# [DATA EXTRACTS]
------------

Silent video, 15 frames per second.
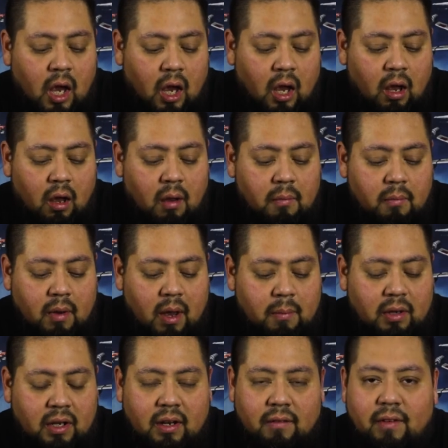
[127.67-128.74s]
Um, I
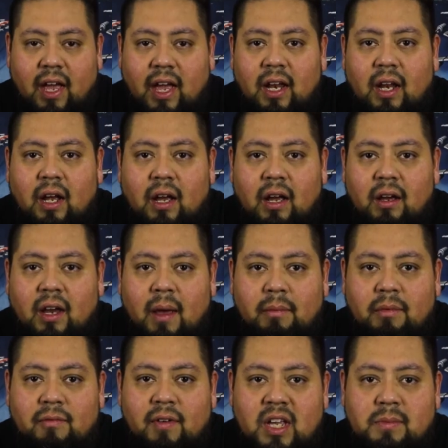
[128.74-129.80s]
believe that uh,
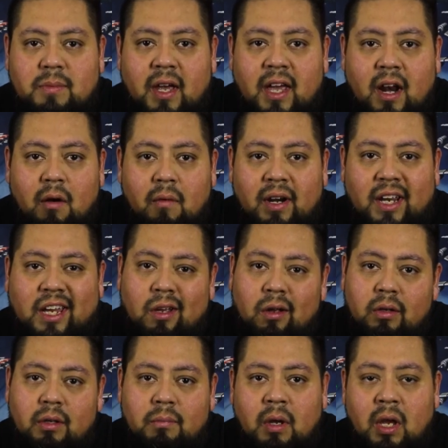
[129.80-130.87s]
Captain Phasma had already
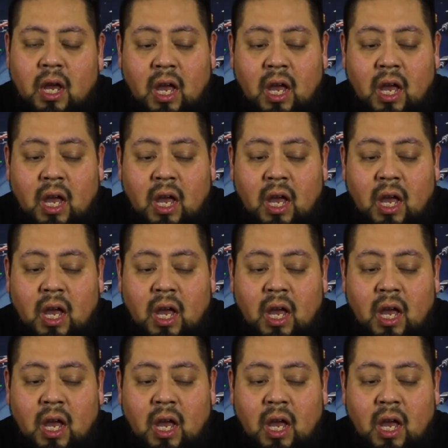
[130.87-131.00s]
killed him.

------------

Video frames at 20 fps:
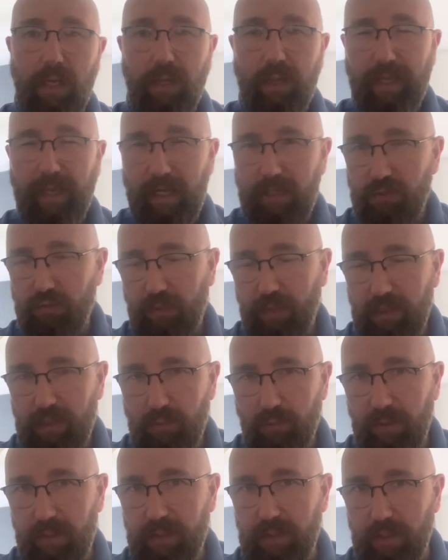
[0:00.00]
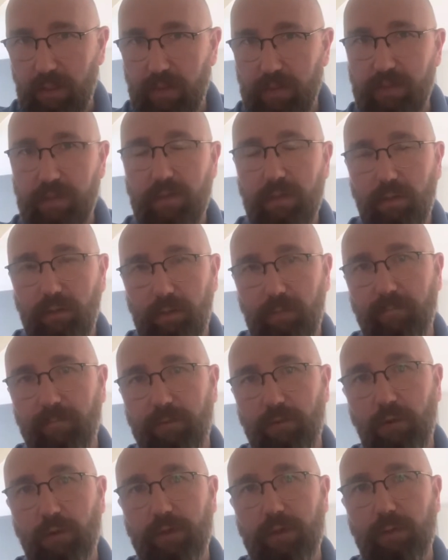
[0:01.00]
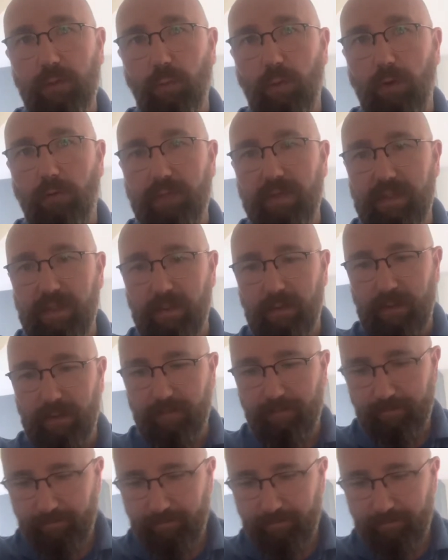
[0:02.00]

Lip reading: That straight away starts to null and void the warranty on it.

------------

# [TASK OBJECTIVE]
Filter the entries above down to the lines that contain "frames".

# [YOUR SOLUTION]
Silent video, 15 frames per second.
Video frames at 20 fps:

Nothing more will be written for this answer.